Shane came out like always! ^__^
I was so happy i kissed shane in the lipos. but she was small chibi so i almost swallod her like a adams apple oops =P

my grand slapped shane across the faces. she does not like the lesbians >_< shane was scared so she ran back to the world betrween my hands

"gradnma you shouldnt have"
she slapped me now this time. "shutup we still havent mission accomplished"she said and then said "we are in the past so there is now two mary sues and two mary sues in this world"

"what like a twins ister or a clone wars?"
"of course what did you expect? that they had switched with us in the tomato sauce express?"
"your'e right, its to be expected that this happens. so now what?"
"now we must kill them so that only remains one of you and one of a me"
"WATH?" i yelled in scream and a bunch of seagulls ran away
"thats right. you kill you and i kill me.
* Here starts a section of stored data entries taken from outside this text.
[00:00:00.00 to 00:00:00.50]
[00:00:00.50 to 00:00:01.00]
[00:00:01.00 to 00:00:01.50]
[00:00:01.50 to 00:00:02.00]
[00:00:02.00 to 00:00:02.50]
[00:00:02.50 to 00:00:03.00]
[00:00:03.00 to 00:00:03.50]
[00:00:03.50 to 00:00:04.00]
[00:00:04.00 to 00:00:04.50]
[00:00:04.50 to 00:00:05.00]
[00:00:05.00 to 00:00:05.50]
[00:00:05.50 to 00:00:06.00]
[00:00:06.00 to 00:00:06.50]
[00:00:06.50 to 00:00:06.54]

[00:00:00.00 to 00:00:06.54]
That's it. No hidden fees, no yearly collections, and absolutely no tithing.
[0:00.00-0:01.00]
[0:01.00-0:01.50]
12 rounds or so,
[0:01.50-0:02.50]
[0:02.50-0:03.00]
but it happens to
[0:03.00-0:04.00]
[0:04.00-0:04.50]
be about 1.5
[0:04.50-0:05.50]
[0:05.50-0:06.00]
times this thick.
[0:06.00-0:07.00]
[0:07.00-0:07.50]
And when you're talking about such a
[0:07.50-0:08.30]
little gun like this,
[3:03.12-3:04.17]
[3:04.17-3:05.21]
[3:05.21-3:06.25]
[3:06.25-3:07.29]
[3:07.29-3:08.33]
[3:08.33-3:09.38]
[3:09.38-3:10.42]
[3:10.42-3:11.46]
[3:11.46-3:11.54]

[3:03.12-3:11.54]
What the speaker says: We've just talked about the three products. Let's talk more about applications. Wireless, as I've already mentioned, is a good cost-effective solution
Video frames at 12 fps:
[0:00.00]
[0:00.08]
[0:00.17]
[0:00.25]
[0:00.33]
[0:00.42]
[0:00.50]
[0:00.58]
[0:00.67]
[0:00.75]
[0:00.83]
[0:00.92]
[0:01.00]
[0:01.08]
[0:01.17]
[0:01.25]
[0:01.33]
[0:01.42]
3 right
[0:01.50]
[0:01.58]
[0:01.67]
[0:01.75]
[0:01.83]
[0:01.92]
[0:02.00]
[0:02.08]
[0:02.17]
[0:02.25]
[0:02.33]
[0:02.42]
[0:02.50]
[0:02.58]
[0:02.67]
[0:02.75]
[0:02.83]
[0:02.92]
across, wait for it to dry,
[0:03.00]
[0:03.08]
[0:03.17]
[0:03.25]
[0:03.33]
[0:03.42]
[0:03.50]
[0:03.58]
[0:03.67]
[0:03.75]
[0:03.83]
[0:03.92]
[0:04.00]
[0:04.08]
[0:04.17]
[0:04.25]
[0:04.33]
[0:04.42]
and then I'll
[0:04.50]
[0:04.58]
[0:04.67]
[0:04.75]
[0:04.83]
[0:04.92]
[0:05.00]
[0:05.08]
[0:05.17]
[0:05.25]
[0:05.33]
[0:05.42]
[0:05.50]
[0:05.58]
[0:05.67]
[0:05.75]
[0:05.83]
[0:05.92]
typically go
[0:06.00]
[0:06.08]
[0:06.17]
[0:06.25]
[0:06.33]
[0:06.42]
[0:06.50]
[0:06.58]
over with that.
So let's go" she started walking
"WaIT, ow am i supposed to do that?"
"you finger that out for yourself. you got powers now back right? you at about this time are probibily going to school so go now and kill yourself on the way to school. and by kill yourself i mee kill the other you"
"i know what you mee, ni'm not stupid" i interruptioned her "ill do it dont worry"
"ok, see you later" and then she went home to kill the other mary sue

allright i thought to myself, "this mission is going to take a lot of CPU so i better get my balls in place!" i pretended i had balls and that i was putting them in the place. i also did 5 mins of yogurt and then i was ready ^^
"lets do it do~!"

i got myself on the way to the way to school, all the trees on the sidewalk shaked their heads in comprehension, they knew i about to do something major and they giving me their condolezzas.
when i got to the way i saw myself. i was walking and i was beautifull**~~ i never had a notice of how pretty and amazing i was before. it was quite a site to be old. now i understand why everyone <3s me lol
BUT THIS WAS NO TIME TO STARE AT MARY IT WAS TIME TO KILL MARY so i puzzled myself in Ryu form and then...
(yo be continued)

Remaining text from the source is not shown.